What kind of soil does the plant prefer
Balloon flowers prefer an organic-rich, loamy soil that has good drainage. They do not do well in dense soil. They prefer a pH in the range of 5.5 to 7.5.
Balloon flower care: watering
Keep the soil of young plants evenly moist, but not too wet. Once established, flowers like moderate moisture in the soil, but can tolerate short dry spells. They do not need much additional watering unless there is a long period without rainfall that dries out the soil.
Temperature and humidity
Their ideal temperature range is between 15 and 26 degrees Celsius, but they can tolerate higher temperatures if they get some shade in the afternoon. Frost can kill young plants and will cause established plants to fall back into the ground in the fall. Balloon flowers can tolerate both moist and dry air, provided they have the right amount of soil moisture.

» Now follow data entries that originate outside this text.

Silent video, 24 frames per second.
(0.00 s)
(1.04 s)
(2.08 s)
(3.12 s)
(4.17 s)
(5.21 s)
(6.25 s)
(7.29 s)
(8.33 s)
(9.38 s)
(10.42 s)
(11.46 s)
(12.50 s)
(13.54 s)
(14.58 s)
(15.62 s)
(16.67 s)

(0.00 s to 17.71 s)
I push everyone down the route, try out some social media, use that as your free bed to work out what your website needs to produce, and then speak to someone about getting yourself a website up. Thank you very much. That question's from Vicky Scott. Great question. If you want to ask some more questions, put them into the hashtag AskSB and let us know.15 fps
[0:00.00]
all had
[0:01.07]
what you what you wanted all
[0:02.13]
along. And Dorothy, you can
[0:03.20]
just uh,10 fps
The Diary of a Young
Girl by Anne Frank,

What fertilizers are suitable
What care balloon flower needs in terms of fertilization, we clarify below. Again, the plant is easy to care for , because, as a rule, it does not need additional fertilization, if you have a fertile soil. But a layer of compost in the fall can help the flower replenish the energy it used during the flowering period. If you have poor soil, use a slow-release, all-purpose fertilizer in early spring.
Cut balloon flower
Pruning is not usually necessary for balloon flowers, but can be done for appearance. To get stockier plants, you can cut back tall stems by about half in late spring. This can prevent the plants from toppling over. When you cut off faded flowers, you keep the plants looking good and blooming again and again. Do not remove the entire stem, just the faded flowers. The remaining buds on the stem will continue to open.
Propagation of platycodon
Balloon flowers are very popular with gardeners because they are hardy and multiply quickly, the more the merrier, but you have to be careful how you propagate the plant . Propagation by division is generally not recommended, because the deep taproots do not like to be disturbed. Instead, you can propagate the plant by stem cuttings. Using sterile, sharp garden shears, cut a piece of the stem about 5 inches long and remove the lower foliage to expose the bare stem.
If you wish, you can treat the bare stem with a rooting hormone and then plant it in moist soil. Keep the soil moist (but not wet) while you wait for the roots to establish. Once you see leaf growth and feel resistance when you gently pull on the cutting, you know the roots have grown. Then the plant is ready to be transplanted into the garden.
Grow the flower from seed
Sow the seeds indoors in early spring, about six to eight weeks before the expected last frost date in your area, using seed mix or regular potting soil. Cover the seeds just barely with soil. Place the container in a warm location until the seeds have germinated. When the weather warms up, you can transplant the seedlings outdoors. If you plant the seeds directly in the garden, you should do so after the last frost, but keep in mind that they probably won’t flower the first year.
Common pests and plant diseases
Balloon flowers generally attract slugs, as do many other outdoor flowering plants, which can be lured away from the plants with bait. However, crown rot, root rot, botrytis gray mold, powdery mildew or foliar fungus can affect the plant. Crown and root rots can cause plants to die over the winter. Dispose of plants with gray mold quickly to prevent it from spreading.
Can you grow platycodon in containers.
You can grow balloon flower on the balcony , because it does well in containers and as a cut flower. It attracts butterflies and is a magnet for birds. Plant the flower in the front part of a border or in a container in fertile, moist, but well-drained soil. Cut back the flowering shoots in the fall. The plant suffers if its roots are disturbed. Therefore, do not divide or move them once established.